Three USSR Engineering Disasters (from "The Ghost of the Executed Engineer" by Loren Graham)
1) Dnieper Dam Power Plant

Water flow too slow (required world's largest turbines)
Created in a flood plane: 10,000 farmers forced out & farmland lost poor facilities, scarce food = large scale disease and death shore erosion and algae blooms = environmental disasters


 
 
2) Magnitogorsk ("Steel City")

In 1927 Palchinsky published critique: lack of water transportation, no coal nearby, no labor force nearby, no studies of extent of iron ore. Worker's promised "garden city" away from industry; got barracks with open sewers, directly in the path of blast furnace fumes, instead. 30,000 prisoners used, 10% died the first winter.


 
 
3) White Sea Canal

Almost all workers were prisoners; 200,000 died during construction.
Canal would be frozen half the year, and water too low in dry summers.

Engineers given 20 months, using no mechanized equipment or concrete.

Wooden canal walls and gates quickly rotted, too shallow for oceanic boats.
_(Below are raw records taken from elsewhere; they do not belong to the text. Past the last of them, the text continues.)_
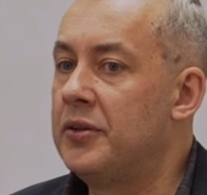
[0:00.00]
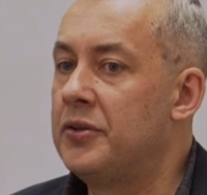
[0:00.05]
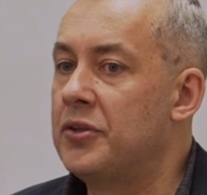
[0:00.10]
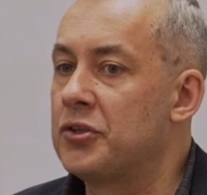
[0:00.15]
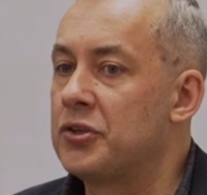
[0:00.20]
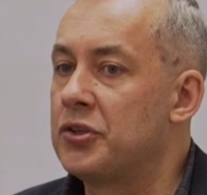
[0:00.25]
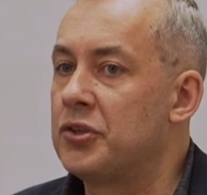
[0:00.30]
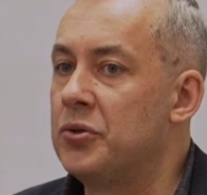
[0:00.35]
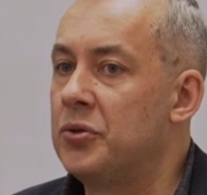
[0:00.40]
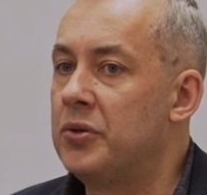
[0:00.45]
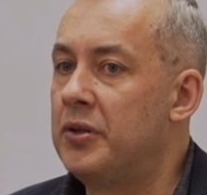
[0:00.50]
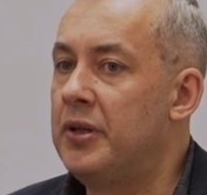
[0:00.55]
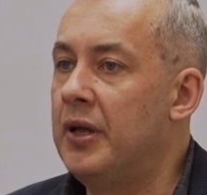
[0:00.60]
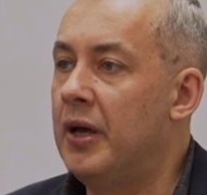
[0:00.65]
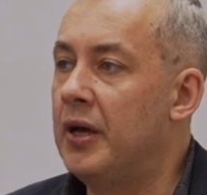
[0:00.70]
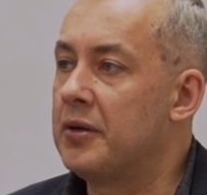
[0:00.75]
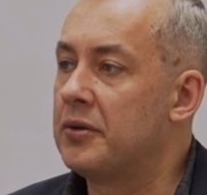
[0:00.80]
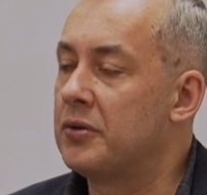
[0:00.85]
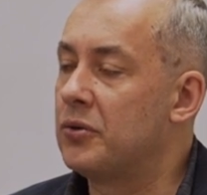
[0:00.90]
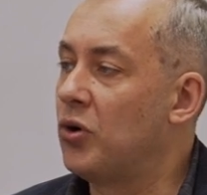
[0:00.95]
understood
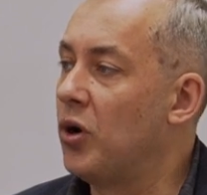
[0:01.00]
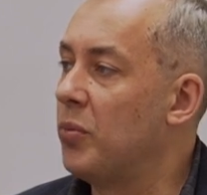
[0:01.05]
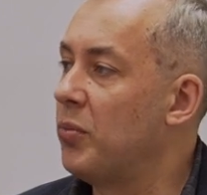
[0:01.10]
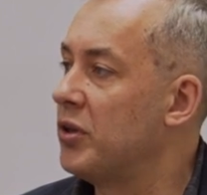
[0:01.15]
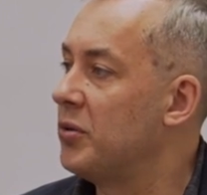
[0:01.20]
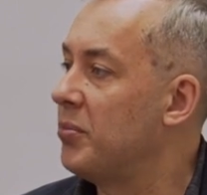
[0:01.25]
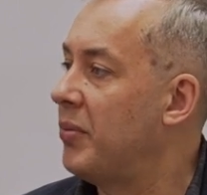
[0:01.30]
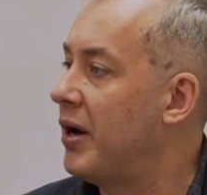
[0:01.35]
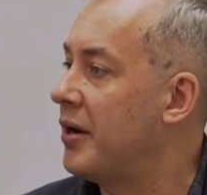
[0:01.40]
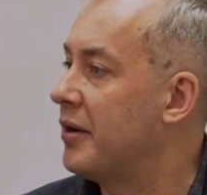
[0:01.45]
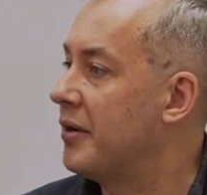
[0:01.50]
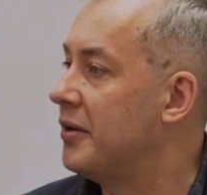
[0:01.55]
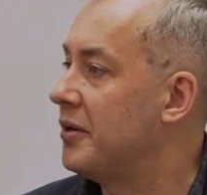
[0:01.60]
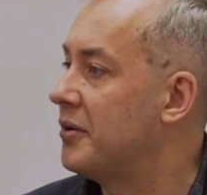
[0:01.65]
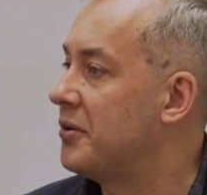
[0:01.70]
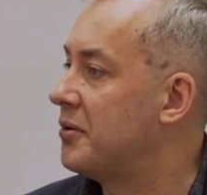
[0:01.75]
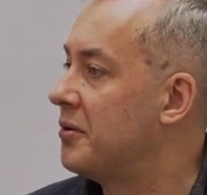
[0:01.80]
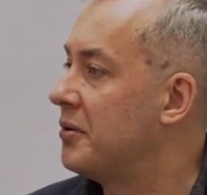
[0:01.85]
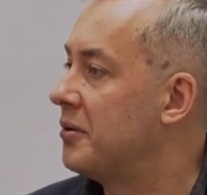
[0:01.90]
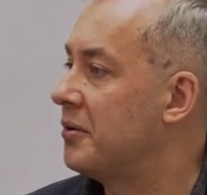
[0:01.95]
that common
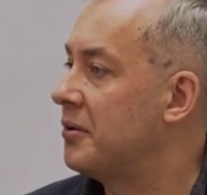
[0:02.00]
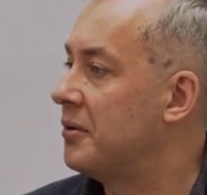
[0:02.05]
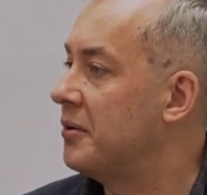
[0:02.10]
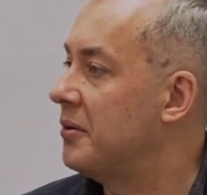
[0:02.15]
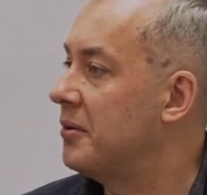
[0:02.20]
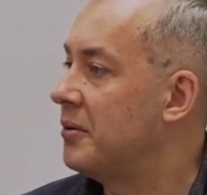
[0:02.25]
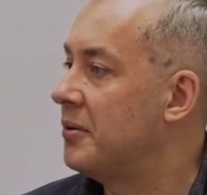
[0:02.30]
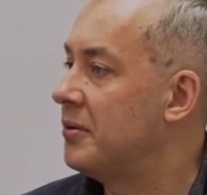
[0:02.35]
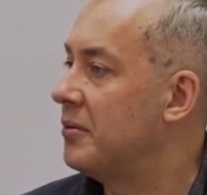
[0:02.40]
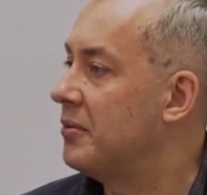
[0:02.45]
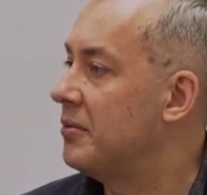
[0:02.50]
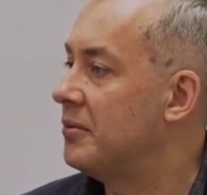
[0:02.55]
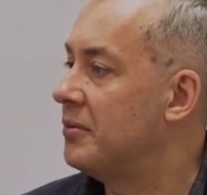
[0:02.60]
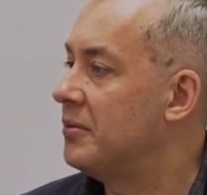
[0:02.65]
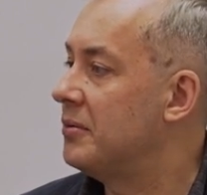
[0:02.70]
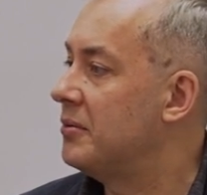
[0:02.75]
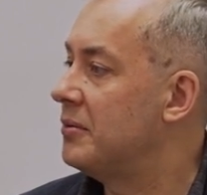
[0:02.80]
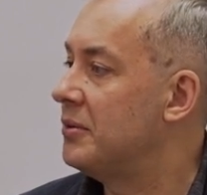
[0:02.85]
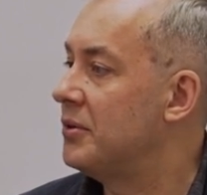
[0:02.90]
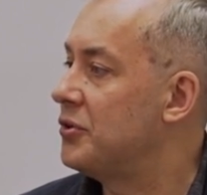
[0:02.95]
market
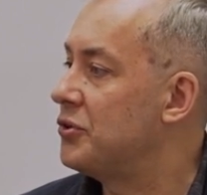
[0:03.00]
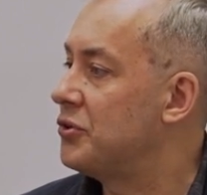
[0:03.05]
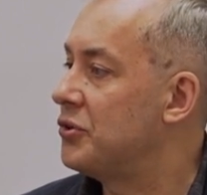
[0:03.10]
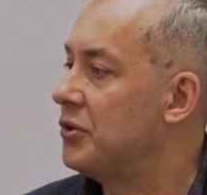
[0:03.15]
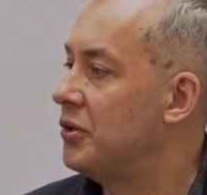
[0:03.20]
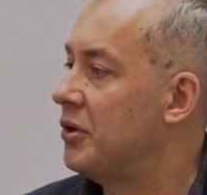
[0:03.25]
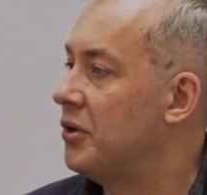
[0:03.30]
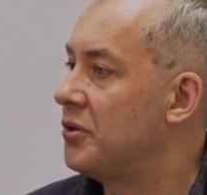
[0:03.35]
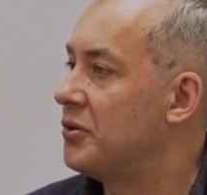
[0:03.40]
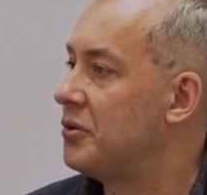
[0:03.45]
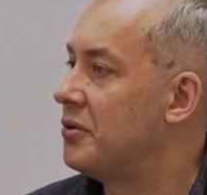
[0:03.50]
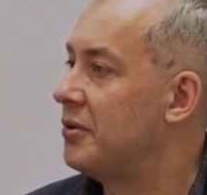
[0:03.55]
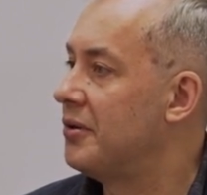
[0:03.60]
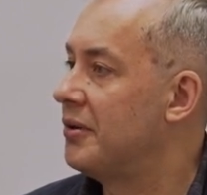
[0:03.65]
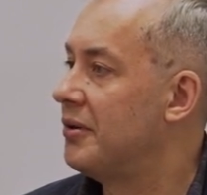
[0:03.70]
uh, is not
Some problems with Marxist solutions in the USSR:

1) By placing so much emphasis on a materialist analysis, Marx did not allow sufficient attention to the realm of semiotics: of ideas and human meaning. For example, free speech is crucial to environmentalism: when disasters like the Love Canal in the US occur we can go to the press and make public demands; if you complained in the USSR you were charged with being a "counter-revolutionary."
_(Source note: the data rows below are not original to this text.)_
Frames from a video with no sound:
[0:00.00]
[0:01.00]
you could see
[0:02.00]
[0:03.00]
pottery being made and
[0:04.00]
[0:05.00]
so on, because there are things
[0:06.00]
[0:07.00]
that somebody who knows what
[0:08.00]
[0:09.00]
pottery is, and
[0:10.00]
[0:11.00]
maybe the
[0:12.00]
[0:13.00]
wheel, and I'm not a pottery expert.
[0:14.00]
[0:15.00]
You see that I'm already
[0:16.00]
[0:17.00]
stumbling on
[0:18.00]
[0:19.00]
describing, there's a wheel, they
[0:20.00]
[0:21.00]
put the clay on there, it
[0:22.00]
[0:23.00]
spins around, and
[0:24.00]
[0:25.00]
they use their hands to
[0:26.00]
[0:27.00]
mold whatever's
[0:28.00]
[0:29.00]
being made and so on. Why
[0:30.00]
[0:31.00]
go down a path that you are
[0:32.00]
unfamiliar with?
2) The lack of civil rights in the USSR was not only due to Marx's tendency towards authoritarian politics, but also in part a cultural phenomenon, carried over from the elitist traditions of Peter the Great and the Czars.

3) Over-confidence in the perfection of engineering under socialism: USSR nuclear power plants don't need containment vessels because errors are only due to capitalists' need to cut corners for profits.

4) Lack of competition for technological advancement: higher tech is often more efficient, less polluting.